Instructions to follow:
Please repeat the listing exactly, starting at its first line and stopping after the line that contains "[611.50-612.50s]".

Provided material:
+ + + +

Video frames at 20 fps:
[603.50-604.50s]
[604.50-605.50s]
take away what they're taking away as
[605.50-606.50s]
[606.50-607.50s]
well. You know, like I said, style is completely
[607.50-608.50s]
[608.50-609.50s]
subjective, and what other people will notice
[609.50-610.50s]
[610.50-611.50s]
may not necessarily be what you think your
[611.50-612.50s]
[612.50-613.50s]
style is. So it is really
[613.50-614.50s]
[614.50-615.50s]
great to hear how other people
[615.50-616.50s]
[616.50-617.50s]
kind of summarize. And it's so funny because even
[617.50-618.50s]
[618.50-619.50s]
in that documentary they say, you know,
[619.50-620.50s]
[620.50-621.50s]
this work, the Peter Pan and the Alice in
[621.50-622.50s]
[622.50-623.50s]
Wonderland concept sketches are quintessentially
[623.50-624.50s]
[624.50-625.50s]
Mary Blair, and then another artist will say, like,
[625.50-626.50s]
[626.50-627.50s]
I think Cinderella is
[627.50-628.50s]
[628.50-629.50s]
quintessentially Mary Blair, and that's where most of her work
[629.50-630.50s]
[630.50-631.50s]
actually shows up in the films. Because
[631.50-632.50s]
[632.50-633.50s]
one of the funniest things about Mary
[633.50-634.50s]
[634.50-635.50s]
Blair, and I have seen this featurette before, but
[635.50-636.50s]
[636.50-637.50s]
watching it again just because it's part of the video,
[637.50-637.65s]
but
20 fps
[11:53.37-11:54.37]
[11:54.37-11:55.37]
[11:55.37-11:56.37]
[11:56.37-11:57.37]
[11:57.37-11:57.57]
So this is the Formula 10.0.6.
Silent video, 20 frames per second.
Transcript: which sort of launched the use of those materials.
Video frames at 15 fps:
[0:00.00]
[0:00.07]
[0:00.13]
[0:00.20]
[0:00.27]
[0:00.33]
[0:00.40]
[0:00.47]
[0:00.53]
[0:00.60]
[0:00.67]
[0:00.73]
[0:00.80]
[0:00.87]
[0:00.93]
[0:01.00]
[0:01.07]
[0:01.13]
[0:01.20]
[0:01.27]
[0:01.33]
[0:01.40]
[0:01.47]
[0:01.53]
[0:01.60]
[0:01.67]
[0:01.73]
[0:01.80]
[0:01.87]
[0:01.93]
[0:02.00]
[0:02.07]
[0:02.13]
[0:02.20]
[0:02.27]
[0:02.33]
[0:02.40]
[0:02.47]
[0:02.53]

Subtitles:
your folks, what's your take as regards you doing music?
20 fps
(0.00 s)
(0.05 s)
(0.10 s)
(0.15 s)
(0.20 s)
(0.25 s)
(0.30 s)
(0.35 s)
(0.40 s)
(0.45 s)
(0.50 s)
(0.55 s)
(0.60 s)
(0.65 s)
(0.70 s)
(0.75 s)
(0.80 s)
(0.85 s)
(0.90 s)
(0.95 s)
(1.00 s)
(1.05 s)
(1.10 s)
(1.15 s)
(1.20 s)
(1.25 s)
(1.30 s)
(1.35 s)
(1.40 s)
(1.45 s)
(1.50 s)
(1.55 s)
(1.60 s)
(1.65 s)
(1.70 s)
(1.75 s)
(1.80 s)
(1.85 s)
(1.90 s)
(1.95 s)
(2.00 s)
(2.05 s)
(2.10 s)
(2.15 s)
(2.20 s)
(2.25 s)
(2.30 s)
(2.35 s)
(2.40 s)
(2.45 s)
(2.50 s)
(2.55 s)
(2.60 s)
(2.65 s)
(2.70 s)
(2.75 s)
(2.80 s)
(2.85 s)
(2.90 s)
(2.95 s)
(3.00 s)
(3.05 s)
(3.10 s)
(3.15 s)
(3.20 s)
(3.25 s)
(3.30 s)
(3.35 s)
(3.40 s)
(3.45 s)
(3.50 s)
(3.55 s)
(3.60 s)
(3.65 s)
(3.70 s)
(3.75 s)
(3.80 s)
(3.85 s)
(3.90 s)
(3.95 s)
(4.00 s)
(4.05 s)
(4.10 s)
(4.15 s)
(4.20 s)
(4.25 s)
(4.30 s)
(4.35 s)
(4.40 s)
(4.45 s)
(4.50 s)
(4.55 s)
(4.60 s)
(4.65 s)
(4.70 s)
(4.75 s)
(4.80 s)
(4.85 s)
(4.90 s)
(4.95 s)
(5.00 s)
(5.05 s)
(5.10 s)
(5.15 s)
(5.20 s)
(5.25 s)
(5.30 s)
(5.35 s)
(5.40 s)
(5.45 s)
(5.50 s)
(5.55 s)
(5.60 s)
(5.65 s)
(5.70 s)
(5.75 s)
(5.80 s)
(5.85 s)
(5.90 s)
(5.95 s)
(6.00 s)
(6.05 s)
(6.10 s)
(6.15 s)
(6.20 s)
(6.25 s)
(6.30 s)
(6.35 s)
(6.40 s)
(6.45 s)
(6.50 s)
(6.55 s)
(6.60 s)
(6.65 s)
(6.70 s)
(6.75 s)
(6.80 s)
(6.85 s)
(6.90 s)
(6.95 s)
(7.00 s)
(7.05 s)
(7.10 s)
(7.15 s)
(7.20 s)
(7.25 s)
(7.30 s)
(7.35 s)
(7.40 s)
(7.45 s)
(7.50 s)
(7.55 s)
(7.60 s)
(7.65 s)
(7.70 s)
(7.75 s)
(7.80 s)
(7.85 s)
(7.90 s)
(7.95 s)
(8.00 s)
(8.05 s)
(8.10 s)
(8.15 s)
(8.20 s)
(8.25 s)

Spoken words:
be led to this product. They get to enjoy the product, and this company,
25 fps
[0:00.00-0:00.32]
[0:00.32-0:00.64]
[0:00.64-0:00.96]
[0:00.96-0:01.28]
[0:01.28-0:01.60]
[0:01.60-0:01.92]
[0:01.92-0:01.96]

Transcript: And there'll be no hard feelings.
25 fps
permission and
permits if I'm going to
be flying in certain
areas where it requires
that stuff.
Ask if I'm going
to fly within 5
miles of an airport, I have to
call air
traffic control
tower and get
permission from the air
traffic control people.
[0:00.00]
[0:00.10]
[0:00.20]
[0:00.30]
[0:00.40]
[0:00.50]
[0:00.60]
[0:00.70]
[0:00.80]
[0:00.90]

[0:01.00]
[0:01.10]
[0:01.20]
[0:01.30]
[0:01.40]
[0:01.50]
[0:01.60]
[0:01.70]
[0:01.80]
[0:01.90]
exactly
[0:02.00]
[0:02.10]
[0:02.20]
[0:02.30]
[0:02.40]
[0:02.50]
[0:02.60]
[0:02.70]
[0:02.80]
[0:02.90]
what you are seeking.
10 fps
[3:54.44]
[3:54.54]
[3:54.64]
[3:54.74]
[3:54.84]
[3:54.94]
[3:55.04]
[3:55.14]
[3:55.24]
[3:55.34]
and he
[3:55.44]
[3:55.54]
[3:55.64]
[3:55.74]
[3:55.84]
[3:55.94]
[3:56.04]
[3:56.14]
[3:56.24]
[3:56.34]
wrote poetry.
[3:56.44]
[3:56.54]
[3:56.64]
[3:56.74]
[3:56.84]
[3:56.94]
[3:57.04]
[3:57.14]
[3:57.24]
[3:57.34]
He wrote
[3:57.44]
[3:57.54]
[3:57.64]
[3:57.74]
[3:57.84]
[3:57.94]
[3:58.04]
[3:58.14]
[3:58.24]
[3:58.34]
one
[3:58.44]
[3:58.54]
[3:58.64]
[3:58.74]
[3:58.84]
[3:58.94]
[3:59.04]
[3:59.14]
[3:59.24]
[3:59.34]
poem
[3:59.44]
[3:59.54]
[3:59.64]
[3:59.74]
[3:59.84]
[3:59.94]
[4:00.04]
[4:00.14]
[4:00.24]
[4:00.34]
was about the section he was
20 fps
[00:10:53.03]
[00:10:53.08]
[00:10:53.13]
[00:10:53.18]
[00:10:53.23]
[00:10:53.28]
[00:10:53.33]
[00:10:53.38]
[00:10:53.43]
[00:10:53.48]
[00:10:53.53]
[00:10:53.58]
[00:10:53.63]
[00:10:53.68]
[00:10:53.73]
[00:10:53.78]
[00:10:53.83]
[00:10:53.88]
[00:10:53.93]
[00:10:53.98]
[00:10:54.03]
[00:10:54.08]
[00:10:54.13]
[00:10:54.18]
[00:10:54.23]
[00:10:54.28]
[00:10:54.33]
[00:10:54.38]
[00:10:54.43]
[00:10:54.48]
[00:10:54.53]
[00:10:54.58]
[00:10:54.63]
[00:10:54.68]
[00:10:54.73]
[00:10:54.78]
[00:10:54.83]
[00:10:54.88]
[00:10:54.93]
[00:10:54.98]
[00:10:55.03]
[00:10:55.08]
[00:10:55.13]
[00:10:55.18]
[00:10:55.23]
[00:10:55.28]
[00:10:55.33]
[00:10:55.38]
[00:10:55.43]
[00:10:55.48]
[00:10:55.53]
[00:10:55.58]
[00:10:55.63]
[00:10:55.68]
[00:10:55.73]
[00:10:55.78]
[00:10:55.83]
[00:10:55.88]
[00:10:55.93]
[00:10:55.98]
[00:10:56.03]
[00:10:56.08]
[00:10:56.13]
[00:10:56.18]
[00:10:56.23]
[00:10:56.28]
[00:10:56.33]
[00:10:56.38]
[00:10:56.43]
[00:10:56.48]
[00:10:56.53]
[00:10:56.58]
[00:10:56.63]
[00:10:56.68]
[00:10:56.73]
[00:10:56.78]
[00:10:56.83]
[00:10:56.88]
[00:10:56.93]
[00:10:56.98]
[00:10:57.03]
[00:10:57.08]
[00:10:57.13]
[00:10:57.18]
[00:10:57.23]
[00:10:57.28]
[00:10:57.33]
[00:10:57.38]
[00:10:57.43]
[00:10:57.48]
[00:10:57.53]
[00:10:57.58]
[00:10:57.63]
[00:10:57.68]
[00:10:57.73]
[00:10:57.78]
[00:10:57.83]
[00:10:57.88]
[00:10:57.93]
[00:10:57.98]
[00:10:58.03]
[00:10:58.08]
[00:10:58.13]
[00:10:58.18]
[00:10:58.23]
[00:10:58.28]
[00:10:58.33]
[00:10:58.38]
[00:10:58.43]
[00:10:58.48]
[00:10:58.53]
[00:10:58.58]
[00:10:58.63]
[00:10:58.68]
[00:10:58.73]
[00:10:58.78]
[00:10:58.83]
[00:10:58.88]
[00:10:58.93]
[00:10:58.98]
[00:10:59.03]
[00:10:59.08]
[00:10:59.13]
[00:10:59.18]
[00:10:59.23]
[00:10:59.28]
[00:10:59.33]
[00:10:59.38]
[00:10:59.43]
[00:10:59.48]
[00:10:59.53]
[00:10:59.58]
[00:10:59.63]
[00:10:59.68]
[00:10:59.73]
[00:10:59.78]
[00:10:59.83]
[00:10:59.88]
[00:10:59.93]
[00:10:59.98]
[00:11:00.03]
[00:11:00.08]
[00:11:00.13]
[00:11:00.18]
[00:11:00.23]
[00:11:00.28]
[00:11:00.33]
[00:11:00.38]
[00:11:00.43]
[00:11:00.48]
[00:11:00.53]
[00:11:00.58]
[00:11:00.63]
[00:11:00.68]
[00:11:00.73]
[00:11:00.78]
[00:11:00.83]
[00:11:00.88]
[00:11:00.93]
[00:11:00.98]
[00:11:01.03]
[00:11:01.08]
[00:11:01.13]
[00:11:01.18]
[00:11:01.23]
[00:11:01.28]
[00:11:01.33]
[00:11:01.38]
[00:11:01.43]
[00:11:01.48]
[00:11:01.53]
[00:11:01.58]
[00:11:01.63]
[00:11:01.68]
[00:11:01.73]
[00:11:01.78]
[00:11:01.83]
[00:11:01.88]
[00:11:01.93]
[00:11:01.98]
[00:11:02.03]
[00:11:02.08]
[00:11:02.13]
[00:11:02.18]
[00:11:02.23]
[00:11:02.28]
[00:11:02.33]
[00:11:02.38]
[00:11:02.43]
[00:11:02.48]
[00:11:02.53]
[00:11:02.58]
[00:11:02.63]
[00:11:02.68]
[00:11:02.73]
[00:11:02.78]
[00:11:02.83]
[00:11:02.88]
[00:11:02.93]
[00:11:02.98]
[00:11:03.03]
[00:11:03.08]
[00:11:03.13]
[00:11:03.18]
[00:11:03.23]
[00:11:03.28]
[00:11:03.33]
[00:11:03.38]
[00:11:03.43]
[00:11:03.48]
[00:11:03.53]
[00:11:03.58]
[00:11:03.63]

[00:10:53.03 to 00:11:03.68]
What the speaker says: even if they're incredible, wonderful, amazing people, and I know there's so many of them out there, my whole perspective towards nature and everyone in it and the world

+ + + +

Problem solution:
Video frames at 20 fps:
[603.50-604.50s]
[604.50-605.50s]
take away what they're taking away as
[605.50-606.50s]
[606.50-607.50s]
well. You know, like I said, style is completely
[607.50-608.50s]
[608.50-609.50s]
subjective, and what other people will notice
[609.50-610.50s]
[610.50-611.50s]
may not necessarily be what you think your
[611.50-612.50s]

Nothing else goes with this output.